— DATA —

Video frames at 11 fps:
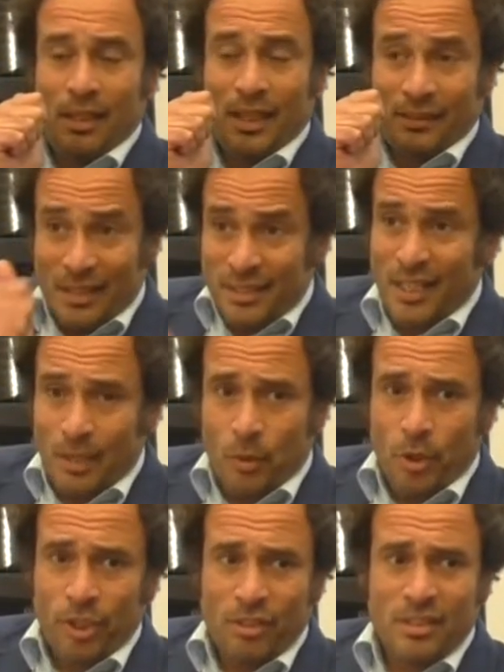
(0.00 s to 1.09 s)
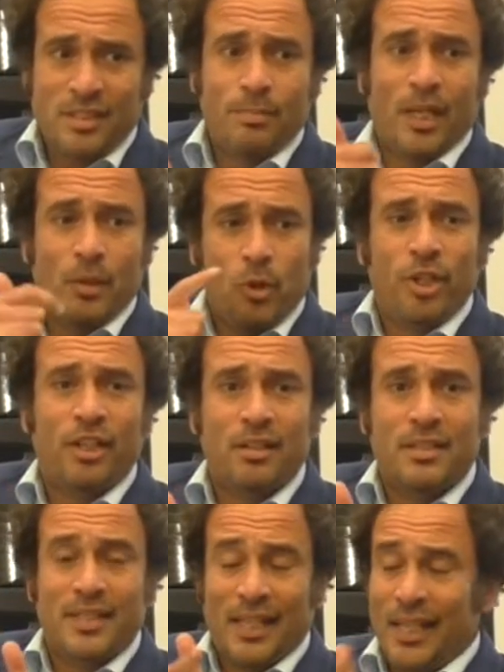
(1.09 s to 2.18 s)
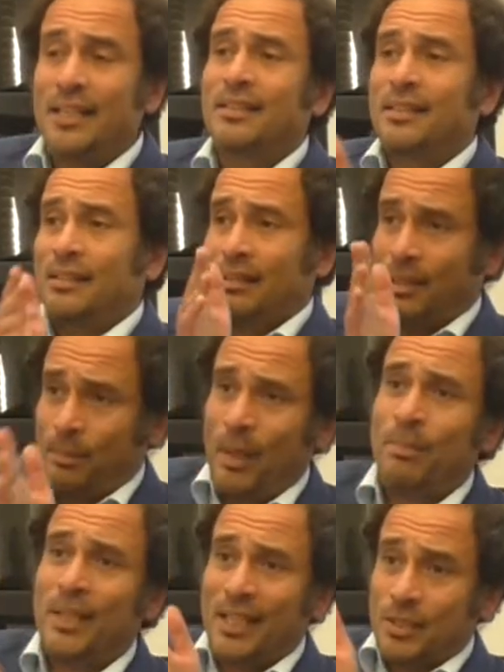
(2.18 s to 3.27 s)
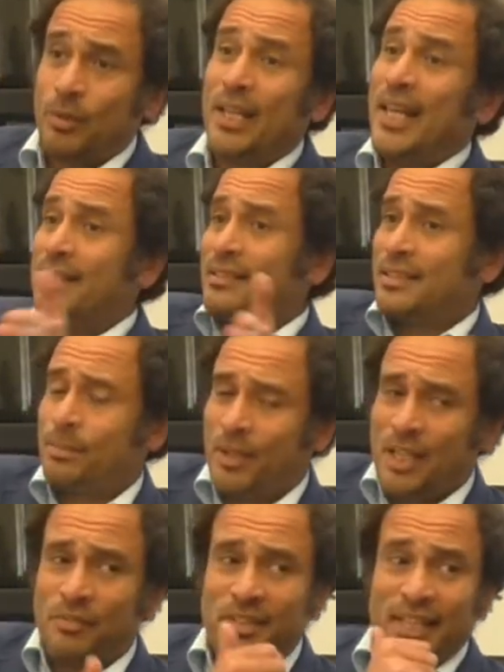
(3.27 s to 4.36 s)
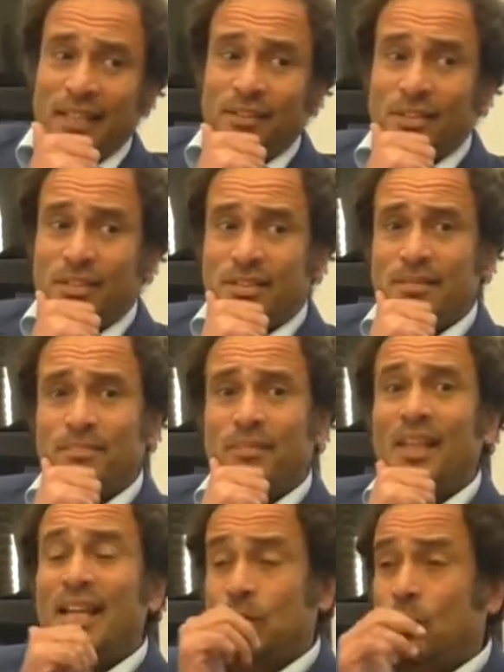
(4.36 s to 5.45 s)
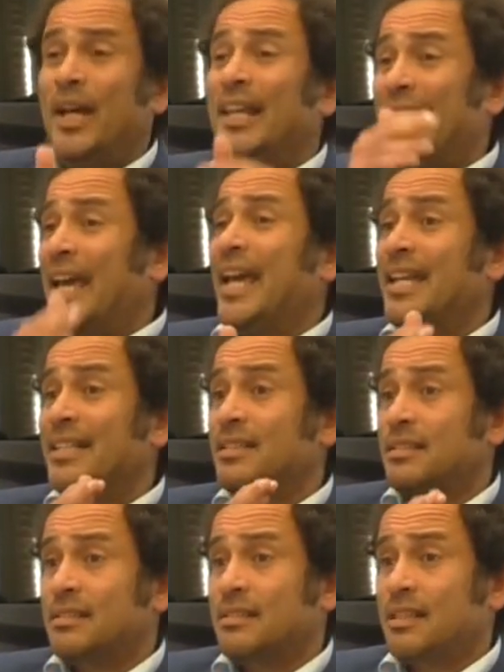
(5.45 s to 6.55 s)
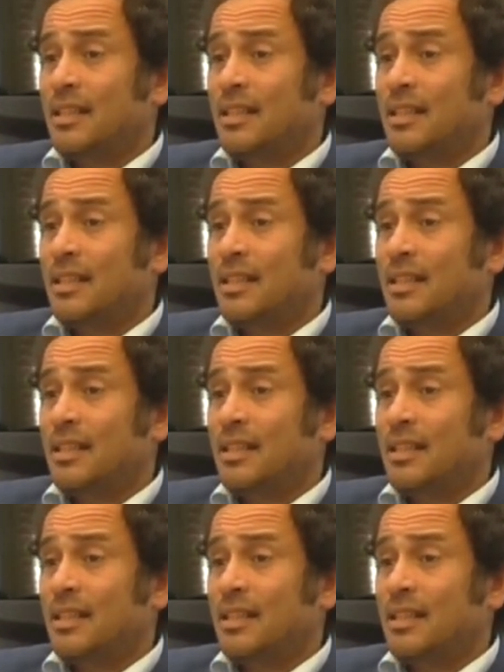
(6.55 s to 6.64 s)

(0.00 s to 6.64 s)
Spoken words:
industrial workers, by workers in the public as well as in the private sector, as well as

— PROMPT —
Each line of the data must be transcribed exactly; pictures are not carried over.

— TASK RESPONSE —
Video frames at 11 fps:
(0.00 s to 1.09 s)
(1.09 s to 2.18 s)
(2.18 s to 3.27 s)
(3.27 s to 4.36 s)
(4.36 s to 5.45 s)
(5.45 s to 6.55 s)
(6.55 s to 6.64 s)

(0.00 s to 6.64 s)
Spoken words:
industrial workers, by workers in the public as well as in the private sector, as well as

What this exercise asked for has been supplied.